### TASK OBJECTIVE
Begin at the line where "(10.00 s to 11.00 s)" appears and reproduce exactly every line through the end of the data below, both included, skipping pictures.

[Saved entries]
--------------------------------------------------
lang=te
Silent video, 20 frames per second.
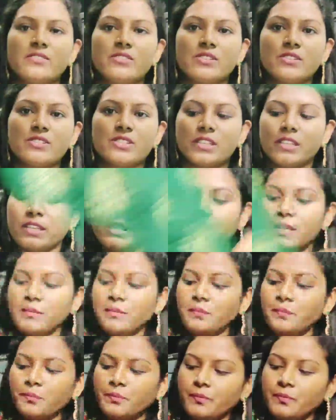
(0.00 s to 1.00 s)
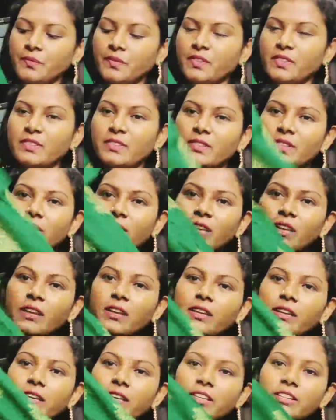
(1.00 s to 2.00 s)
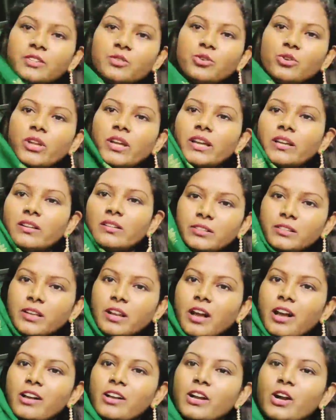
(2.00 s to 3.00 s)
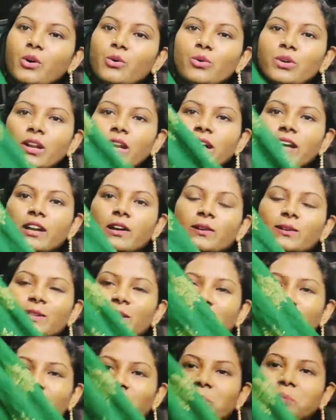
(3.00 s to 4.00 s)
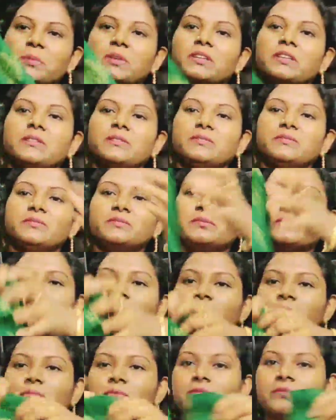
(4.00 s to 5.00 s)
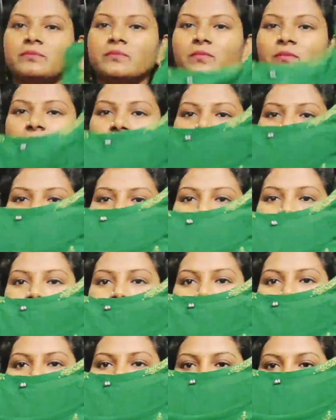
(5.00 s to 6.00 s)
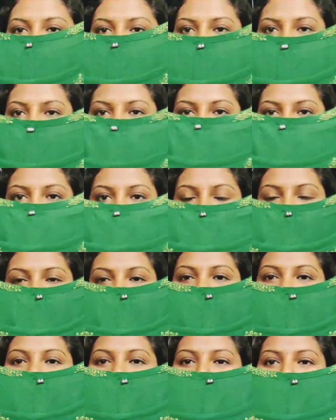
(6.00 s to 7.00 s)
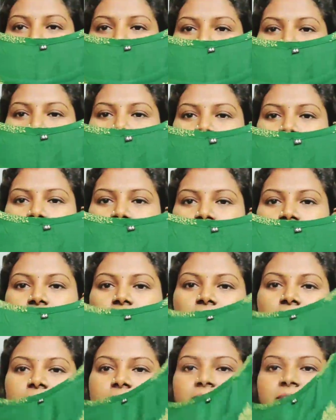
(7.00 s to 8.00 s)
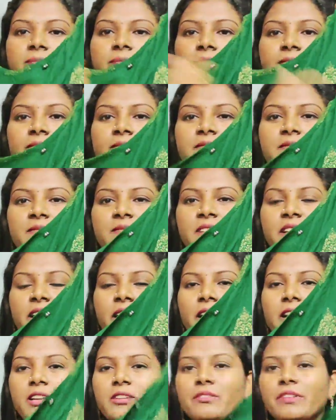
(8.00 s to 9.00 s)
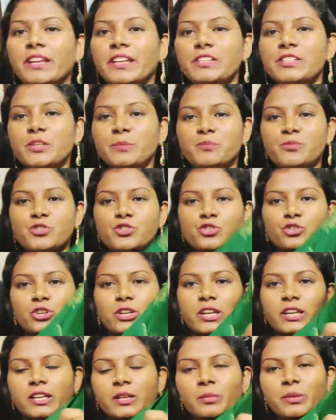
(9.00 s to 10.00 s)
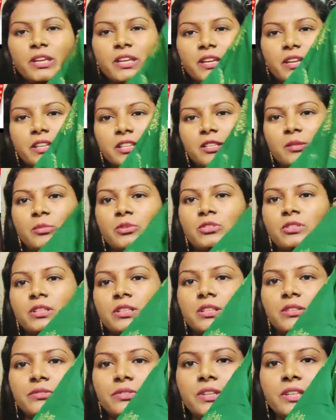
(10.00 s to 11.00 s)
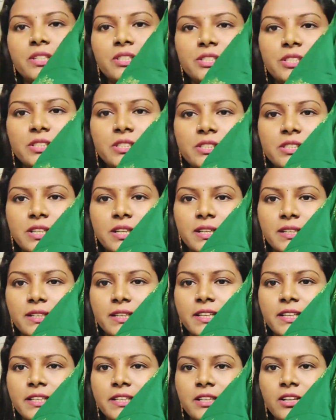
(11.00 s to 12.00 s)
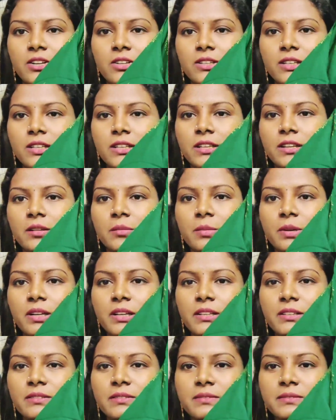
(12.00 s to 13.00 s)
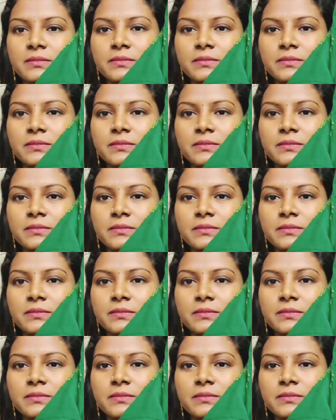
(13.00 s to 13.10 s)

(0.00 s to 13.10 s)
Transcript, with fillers: హ్యాండ్స్ వచ్చాయి అండ్ ఇది కూడా లాంగ్ గౌన్ లాగా ఉంటుంది అన్నమాట అండ్ నెక్ దగ్గర చాలా సింపుల్గా ఉంటుంది అండ్ వీటి జిప్స్ చూడండి మీకే అర్థమవుతుంది ఫినిషింగ్ చాలా నీట్గా ఉంటుంది అన్నమాట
--------------------------------------------------
### ANSWER SECTION
(10.00 s to 11.00 s)
(11.00 s to 12.00 s)
(12.00 s to 13.00 s)
(13.00 s to 13.10 s)

(0.00 s to 13.10 s)
Transcript, with fillers: హ్యాండ్స్ వచ్చాయి అండ్ ఇది కూడా లాంగ్ గౌన్ లాగా ఉంటుంది అన్నమాట అండ్ నెక్ దగ్గర చాలా సింపుల్గా ఉంటుంది అండ్ వీటి జిప్స్ చూడండి మీకే అర్థమవుతుంది ఫినిషింగ్ చాలా నీట్గా ఉంటుంది అన్నమాట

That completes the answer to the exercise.